*** Opening of Input for this task ***

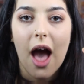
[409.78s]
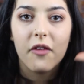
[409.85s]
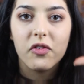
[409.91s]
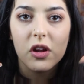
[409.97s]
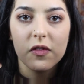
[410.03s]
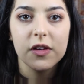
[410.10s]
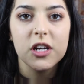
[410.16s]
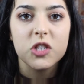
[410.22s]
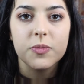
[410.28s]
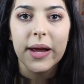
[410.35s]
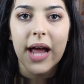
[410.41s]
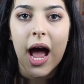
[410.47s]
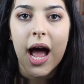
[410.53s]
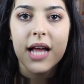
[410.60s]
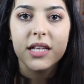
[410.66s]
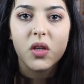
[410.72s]
After I finish my
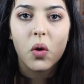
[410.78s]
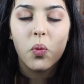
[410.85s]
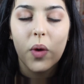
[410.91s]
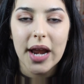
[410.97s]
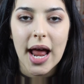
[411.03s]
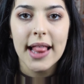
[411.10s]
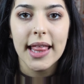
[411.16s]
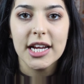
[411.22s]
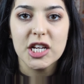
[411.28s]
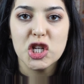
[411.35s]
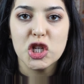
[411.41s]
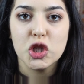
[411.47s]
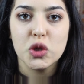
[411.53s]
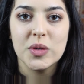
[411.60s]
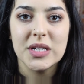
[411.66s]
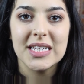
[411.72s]
eyes, what I like to
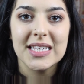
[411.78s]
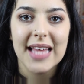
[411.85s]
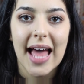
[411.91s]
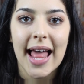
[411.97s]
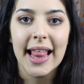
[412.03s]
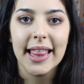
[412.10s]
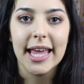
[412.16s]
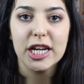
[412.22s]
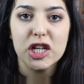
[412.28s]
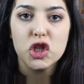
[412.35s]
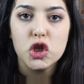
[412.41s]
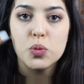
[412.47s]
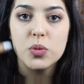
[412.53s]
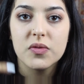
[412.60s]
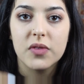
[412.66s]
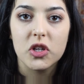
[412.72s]
do is I like
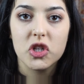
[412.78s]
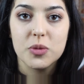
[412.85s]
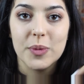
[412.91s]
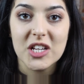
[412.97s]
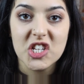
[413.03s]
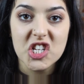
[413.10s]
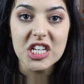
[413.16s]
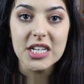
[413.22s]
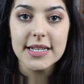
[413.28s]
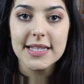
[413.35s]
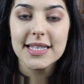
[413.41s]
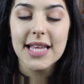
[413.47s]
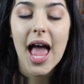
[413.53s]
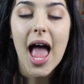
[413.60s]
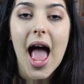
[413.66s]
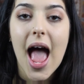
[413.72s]
to move on to my
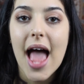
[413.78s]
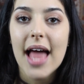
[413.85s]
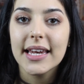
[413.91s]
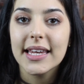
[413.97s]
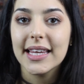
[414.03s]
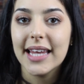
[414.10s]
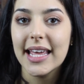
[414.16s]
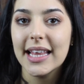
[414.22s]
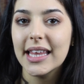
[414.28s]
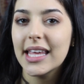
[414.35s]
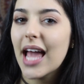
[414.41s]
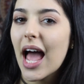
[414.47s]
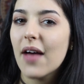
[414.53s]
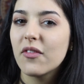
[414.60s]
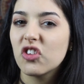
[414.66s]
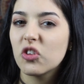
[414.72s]
cheeks. And lately
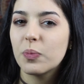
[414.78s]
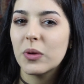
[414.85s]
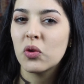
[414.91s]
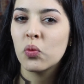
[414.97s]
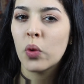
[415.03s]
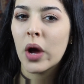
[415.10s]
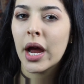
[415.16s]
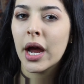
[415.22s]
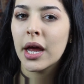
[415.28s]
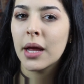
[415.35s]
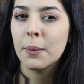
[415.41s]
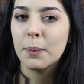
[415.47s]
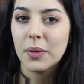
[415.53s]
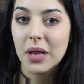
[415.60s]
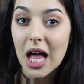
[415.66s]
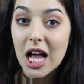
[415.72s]
I've just been
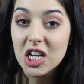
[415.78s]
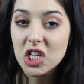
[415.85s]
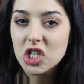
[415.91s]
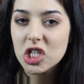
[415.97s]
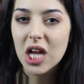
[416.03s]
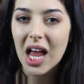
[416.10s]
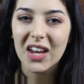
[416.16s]
wearing blush.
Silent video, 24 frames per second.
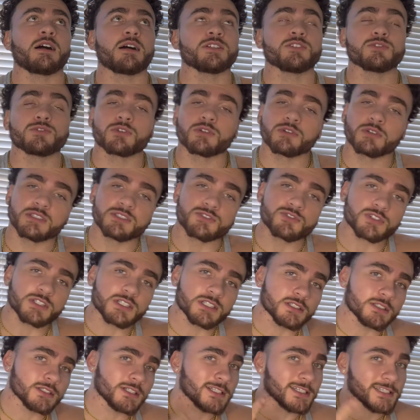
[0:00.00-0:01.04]
You know the
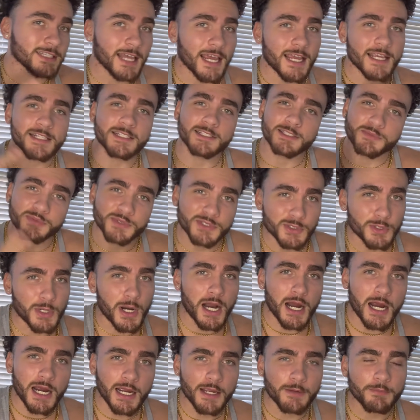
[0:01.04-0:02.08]
drill, like,
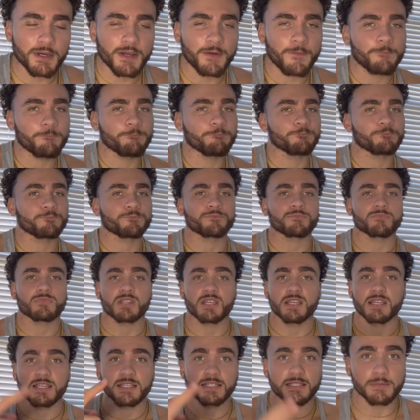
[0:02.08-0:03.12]
subscribe,
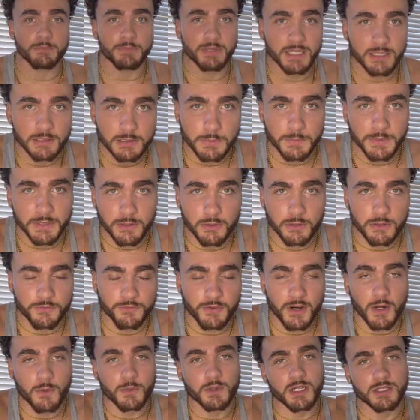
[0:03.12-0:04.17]
Hit the bell to be
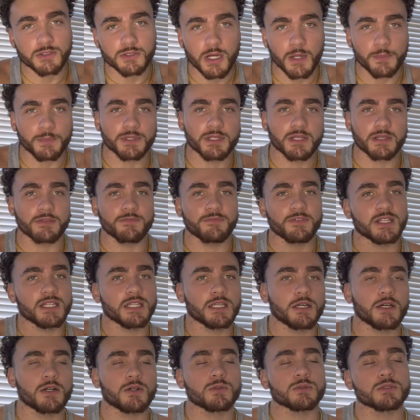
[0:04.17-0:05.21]
notified when I drop another
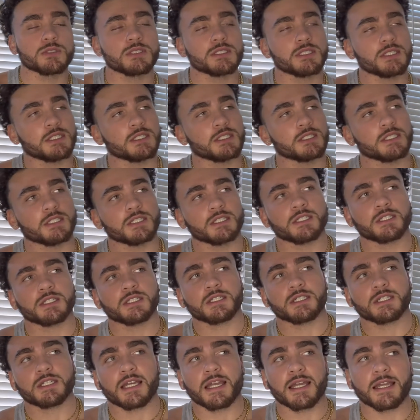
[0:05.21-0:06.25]
video.
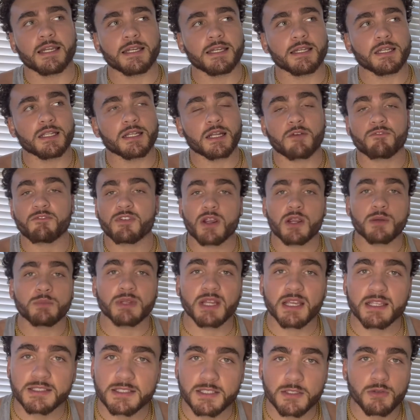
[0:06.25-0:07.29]
And I'm very
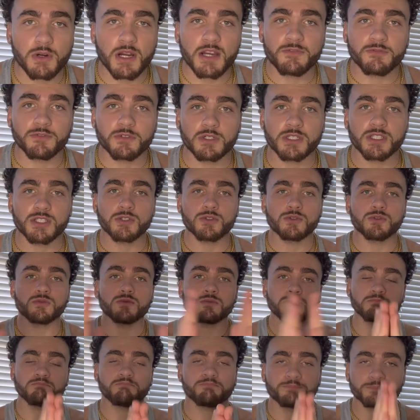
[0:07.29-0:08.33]
blessed and grateful to you
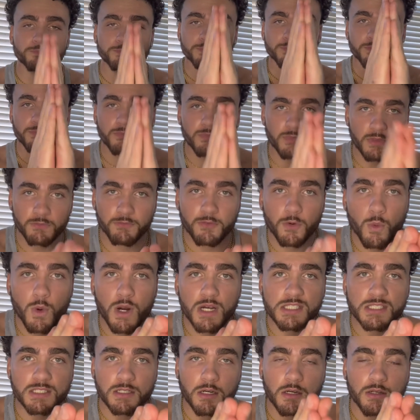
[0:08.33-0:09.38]
for
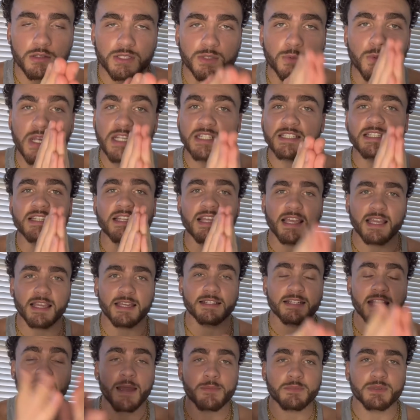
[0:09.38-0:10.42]
watching all the way to the
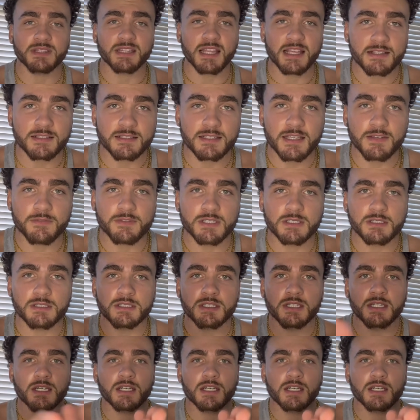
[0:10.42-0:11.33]
end. Happy Thanksgiving.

*** Close of Input for this task ***

## Brief:
Leave the images behind and write out every entry exactly.

## Exercise result:
[409.78s]
[409.85s]
[409.91s]
[409.97s]
[410.03s]
[410.10s]
[410.16s]
[410.22s]
[410.28s]
[410.35s]
[410.41s]
[410.47s]
[410.53s]
[410.60s]
[410.66s]
[410.72s]
After I finish my
[410.78s]
[410.85s]
[410.91s]
[410.97s]
[411.03s]
[411.10s]
[411.16s]
[411.22s]
[411.28s]
[411.35s]
[411.41s]
[411.47s]
[411.53s]
[411.60s]
[411.66s]
[411.72s]
eyes, what I like to
[411.78s]
[411.85s]
[411.91s]
[411.97s]
[412.03s]
[412.10s]
[412.16s]
[412.22s]
[412.28s]
[412.35s]
[412.41s]
[412.47s]
[412.53s]
[412.60s]
[412.66s]
[412.72s]
do is I like
[412.78s]
[412.85s]
[412.91s]
[412.97s]
[413.03s]
[413.10s]
[413.16s]
[413.22s]
[413.28s]
[413.35s]
[413.41s]
[413.47s]
[413.53s]
[413.60s]
[413.66s]
[413.72s]
to move on to my
[413.78s]
[413.85s]
[413.91s]
[413.97s]
[414.03s]
[414.10s]
[414.16s]
[414.22s]
[414.28s]
[414.35s]
[414.41s]
[414.47s]
[414.53s]
[414.60s]
[414.66s]
[414.72s]
cheeks. And lately
[414.78s]
[414.85s]
[414.91s]
[414.97s]
[415.03s]
[415.10s]
[415.16s]
[415.22s]
[415.28s]
[415.35s]
[415.41s]
[415.47s]
[415.53s]
[415.60s]
[415.66s]
[415.72s]
I've just been
[415.78s]
[415.85s]
[415.91s]
[415.97s]
[416.03s]
[416.10s]
[416.16s]
wearing blush.
Silent video, 24 frames per second.
[0:00.00-0:01.04]
You know the
[0:01.04-0:02.08]
drill, like,
[0:02.08-0:03.12]
subscribe,
[0:03.12-0:04.17]
Hit the bell to be
[0:04.17-0:05.21]
notified when I drop another
[0:05.21-0:06.25]
video.
[0:06.25-0:07.29]
And I'm very
[0:07.29-0:08.33]
blessed and grateful to you
[0:08.33-0:09.38]
for
[0:09.38-0:10.42]
watching all the way to the
[0:10.42-0:11.33]
end. Happy Thanksgiving.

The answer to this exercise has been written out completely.